Dataset entries:

=== Begin Enclosure ===

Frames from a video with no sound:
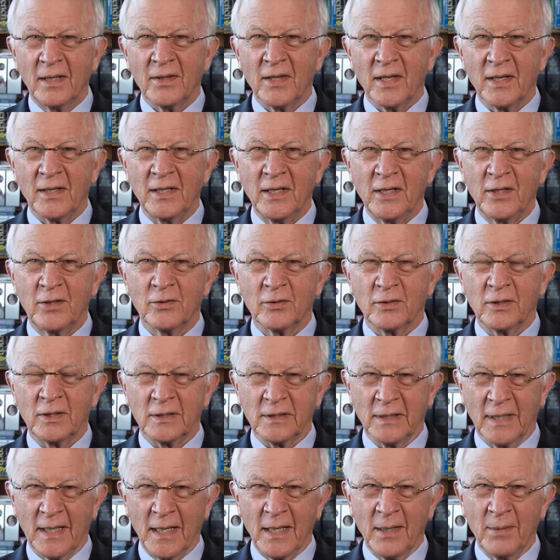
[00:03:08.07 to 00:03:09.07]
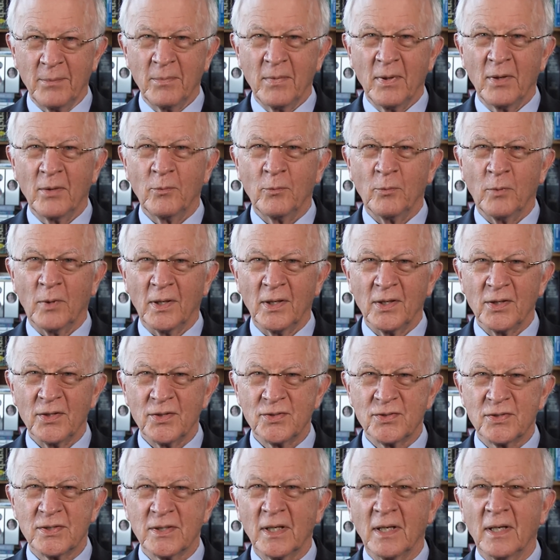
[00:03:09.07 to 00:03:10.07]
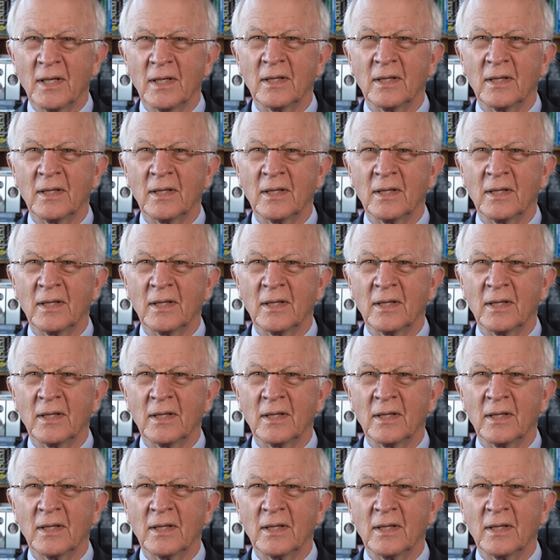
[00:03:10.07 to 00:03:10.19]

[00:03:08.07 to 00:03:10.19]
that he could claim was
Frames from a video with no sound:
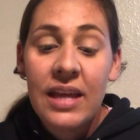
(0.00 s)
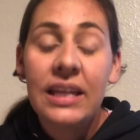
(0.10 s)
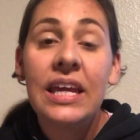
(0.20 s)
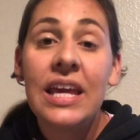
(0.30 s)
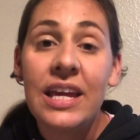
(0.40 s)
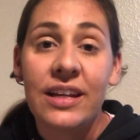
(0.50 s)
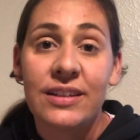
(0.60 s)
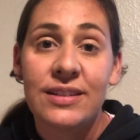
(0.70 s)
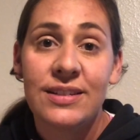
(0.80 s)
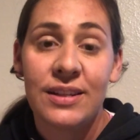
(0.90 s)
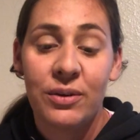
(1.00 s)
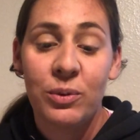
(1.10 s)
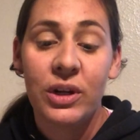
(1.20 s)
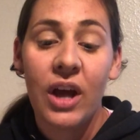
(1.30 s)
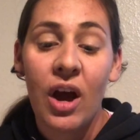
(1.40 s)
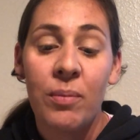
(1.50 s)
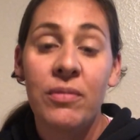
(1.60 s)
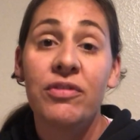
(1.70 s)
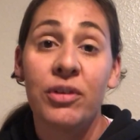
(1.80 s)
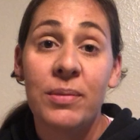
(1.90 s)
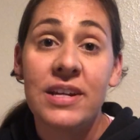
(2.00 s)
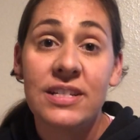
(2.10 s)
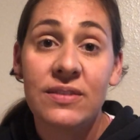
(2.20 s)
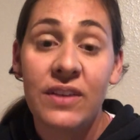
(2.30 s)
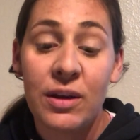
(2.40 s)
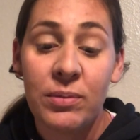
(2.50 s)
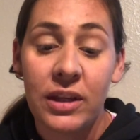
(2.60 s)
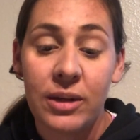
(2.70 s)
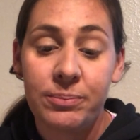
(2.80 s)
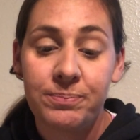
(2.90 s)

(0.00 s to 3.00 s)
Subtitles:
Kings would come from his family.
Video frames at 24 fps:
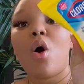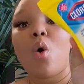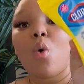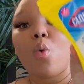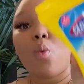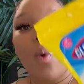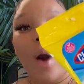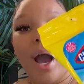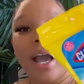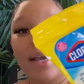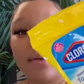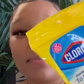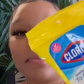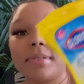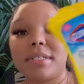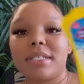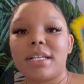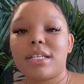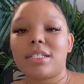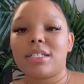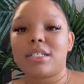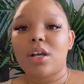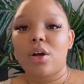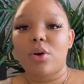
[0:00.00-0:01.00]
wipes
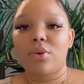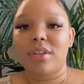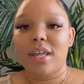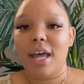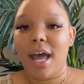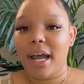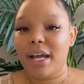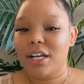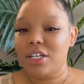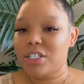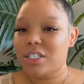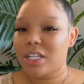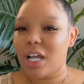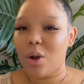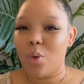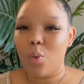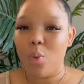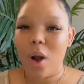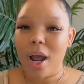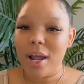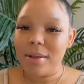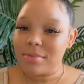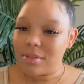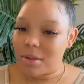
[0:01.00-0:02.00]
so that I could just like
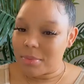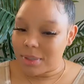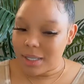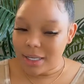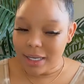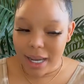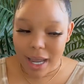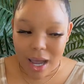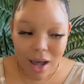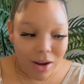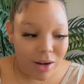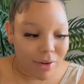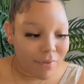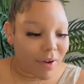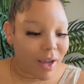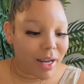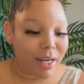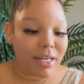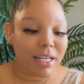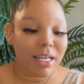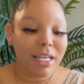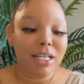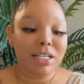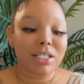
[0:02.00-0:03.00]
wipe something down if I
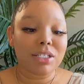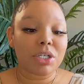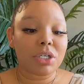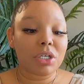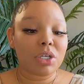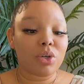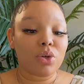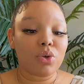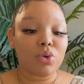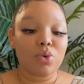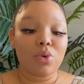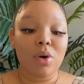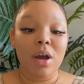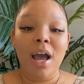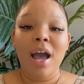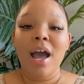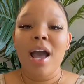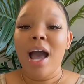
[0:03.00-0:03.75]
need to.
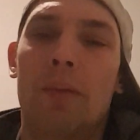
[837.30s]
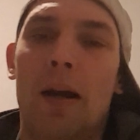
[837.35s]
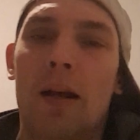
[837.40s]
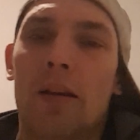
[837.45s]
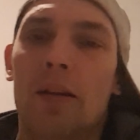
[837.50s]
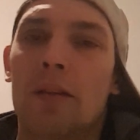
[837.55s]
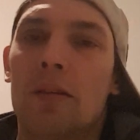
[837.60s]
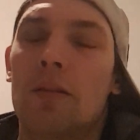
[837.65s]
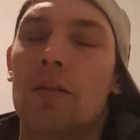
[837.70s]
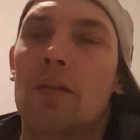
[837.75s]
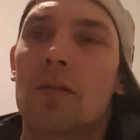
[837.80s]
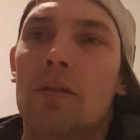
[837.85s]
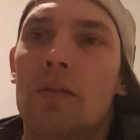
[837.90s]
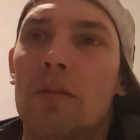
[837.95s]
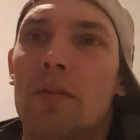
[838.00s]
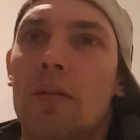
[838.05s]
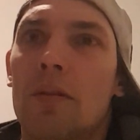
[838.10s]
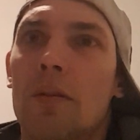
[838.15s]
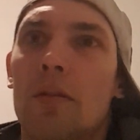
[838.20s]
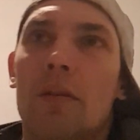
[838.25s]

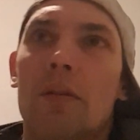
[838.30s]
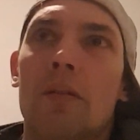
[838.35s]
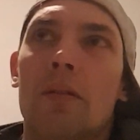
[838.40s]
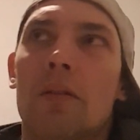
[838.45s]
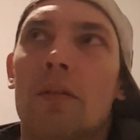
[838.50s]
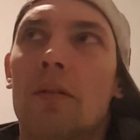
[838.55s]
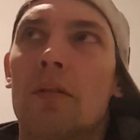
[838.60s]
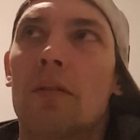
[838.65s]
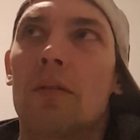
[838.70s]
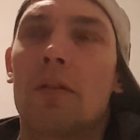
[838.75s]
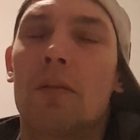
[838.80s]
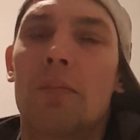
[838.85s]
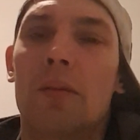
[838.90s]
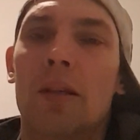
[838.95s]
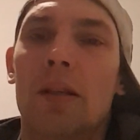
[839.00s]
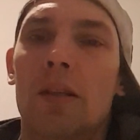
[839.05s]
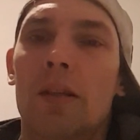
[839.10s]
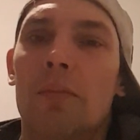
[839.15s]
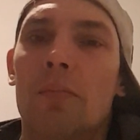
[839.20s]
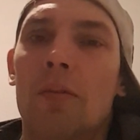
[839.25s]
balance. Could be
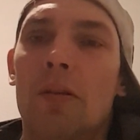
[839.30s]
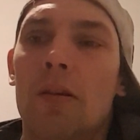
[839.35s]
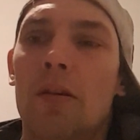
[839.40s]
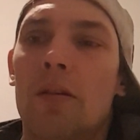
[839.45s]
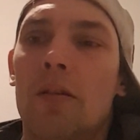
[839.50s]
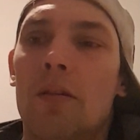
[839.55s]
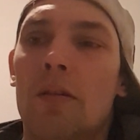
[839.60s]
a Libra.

=== End Enclosure ===

**WHAT TO WORK ON**
Copy the data character for character, but drop all pictures from the copy.

**OUTPUT FOR THIS EXERCISE**
Frames from a video with no sound:
[00:03:08.07 to 00:03:09.07]
[00:03:09.07 to 00:03:10.07]
[00:03:10.07 to 00:03:10.19]

[00:03:08.07 to 00:03:10.19]
that he could claim was
Frames from a video with no sound:
(0.00 s)
(0.10 s)
(0.20 s)
(0.30 s)
(0.40 s)
(0.50 s)
(0.60 s)
(0.70 s)
(0.80 s)
(0.90 s)
(1.00 s)
(1.10 s)
(1.20 s)
(1.30 s)
(1.40 s)
(1.50 s)
(1.60 s)
(1.70 s)
(1.80 s)
(1.90 s)
(2.00 s)
(2.10 s)
(2.20 s)
(2.30 s)
(2.40 s)
(2.50 s)
(2.60 s)
(2.70 s)
(2.80 s)
(2.90 s)

(0.00 s to 3.00 s)
Subtitles:
Kings would come from his family.
Video frames at 24 fps:
[0:00.00-0:01.00]
wipes
[0:01.00-0:02.00]
so that I could just like
[0:02.00-0:03.00]
wipe something down if I
[0:03.00-0:03.75]
need to.
[837.30s]
[837.35s]
[837.40s]
[837.45s]
[837.50s]
[837.55s]
[837.60s]
[837.65s]
[837.70s]
[837.75s]
[837.80s]
[837.85s]
[837.90s]
[837.95s]
[838.00s]
[838.05s]
[838.10s]
[838.15s]
[838.20s]
[838.25s]

[838.30s]
[838.35s]
[838.40s]
[838.45s]
[838.50s]
[838.55s]
[838.60s]
[838.65s]
[838.70s]
[838.75s]
[838.80s]
[838.85s]
[838.90s]
[838.95s]
[839.00s]
[839.05s]
[839.10s]
[839.15s]
[839.20s]
[839.25s]
balance. Could be
[839.30s]
[839.35s]
[839.40s]
[839.45s]
[839.50s]
[839.55s]
[839.60s]
a Libra.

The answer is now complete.